A direct labeled Spectrum Green probe of BAC clone 2272M5 was prepared by Nick Translation according to the manufacturers instructions (Abbot Molecular). The probe (1 microgram) was ethanol precipitated along with 25 micrograms of human Cot-1 DNA before resuspending in 0.1 ml of Hybrisol VII (MP Biomedicals). A direct labeled Spectrum Red probe of XIST exon 1 was prepared as described previously [17]. Monolayer cells were grown directly on slides before fixing and extracting in 4% formaldehyde 0.1% Triton-X100 1× phosphate buffered saline (PBS) for 10 minutes at room temperature. Slides were washed for 2 minutes each in 1× PBS before dehydration through 70% and 100% ethanol for 2 minutes each and then air-drying. Suspension cells resuspended in 1× PBS were seeded onto poly-L lysine coated slides and incubated at room temperature for 20 minutes before fixing and extracting as above. A 1∶1 mix of the BAC and XIST probes was denatured at 72°C for 5 minutes before placing at 37°C for 30–60 minutes to block repetitive elements. The probe was applied onto cells and sealed with a coverslip and rubber cement at 37°C for 16 hours in a humidified chamber. Slides were washed twice at room temperature in 50% formamide, 2× sodium citrate sodium chloride (SSC), followed by 3 minutes at 37°C in 50% formamide 2×SSC and one wash of 3 minutes at 37°C in 2×SSC before addition of ProLong Gold antifade containing DAPI (Invitrogen).

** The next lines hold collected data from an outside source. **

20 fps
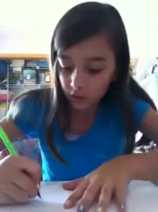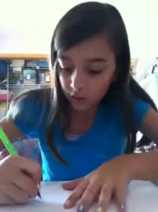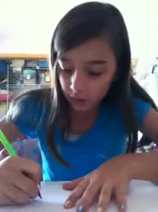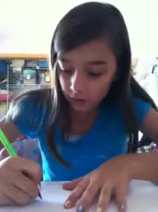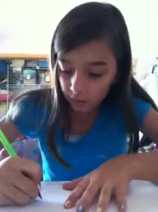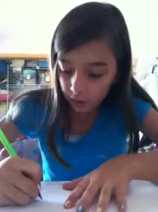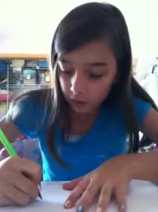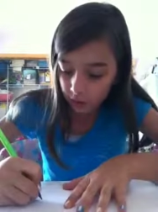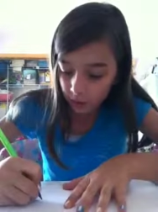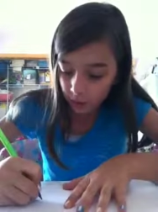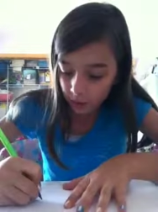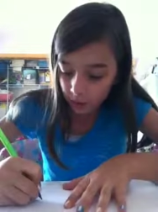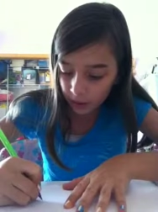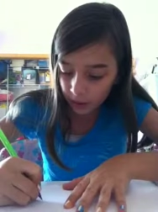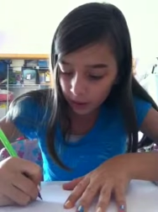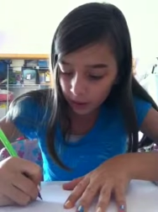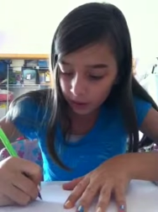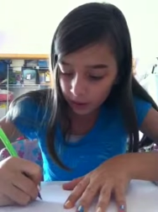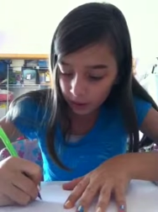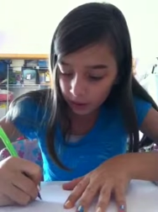And redraw my
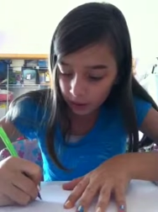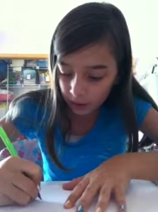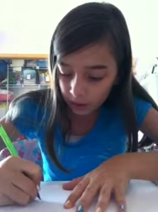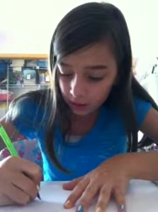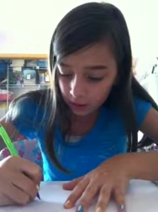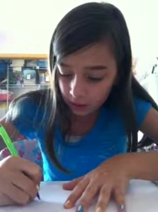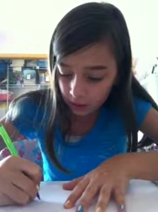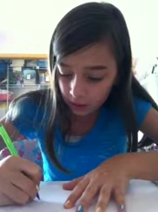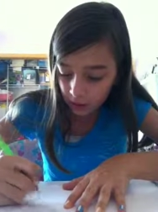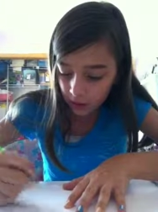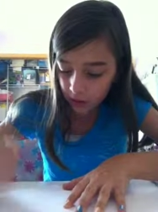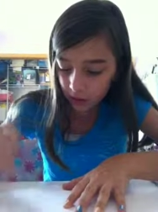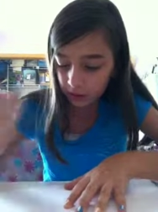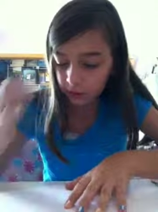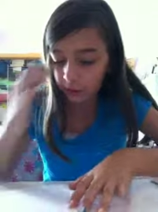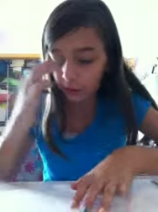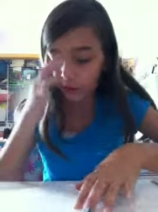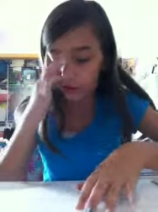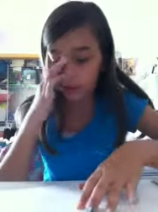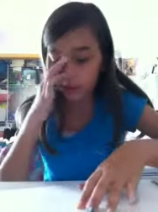line right there because I got it
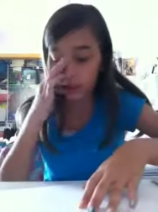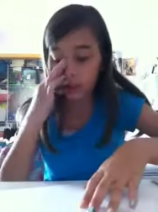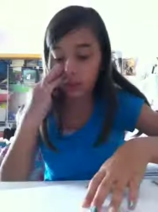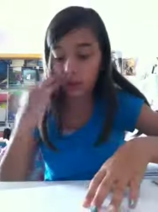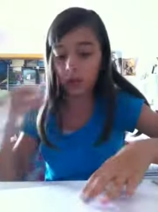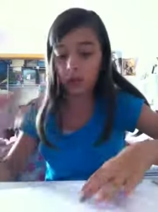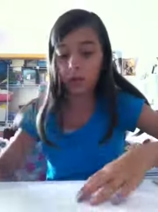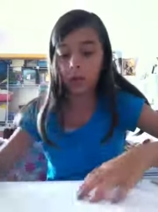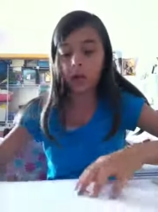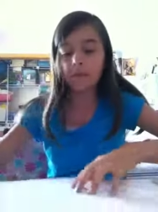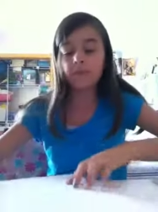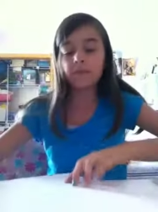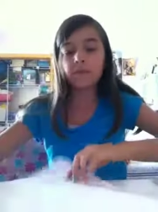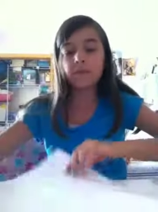erased a little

DXZ4 sub-region direct-labeled FISH probes were prepared from sub-fragment clones of DXZ4. Sub-fragment clones were prepared by PCR amplifying unique regions of DXZ4 (PCR Primers S1) and TA cloning into pCR2.1 (Invitrogen). Probes were prepared as described above, except Cot-1 DNA was not used for precipitation and no blocking of repeats were necessary.

Imaging was performed as described as above.

Plug preparation

Approximately 4×107 cells were resuspended in 1 ml of L-buffer (100 mM EDTA [8.0], 10 mM Tris-HCl [8.0], 20 mM NaCl), before mixing 1∶1 with 1.0% (w/v) molten low-melt agarose (Biorad). The cell mixture was transferred to plug molds (Biorad) with ∼80 ul of the cell suspension per plug (approximately 1.6×106 cells/plug). Plugs were allowed to set at 4°C for 10 minutes before transfer to 10 volumes of L-buffer containing 1% (w/v) sarkosyl and 1 mg/ml Proteinase-K (Roche) and incubating overnight at 50°C. Plugs were rinsed with water before three washes of one hour each with 50 volumes of TE [8.0]. Plugs were incubated at 50°C for 30 minutes in 10 volumes of TE [8.0] supplemented with 80 ug/ml PMSF (Roche). Plugs were rinsed once more with water before three additional hour-long washes in 50 volumes of TE [8.0] at room temperature before storage at 4°C.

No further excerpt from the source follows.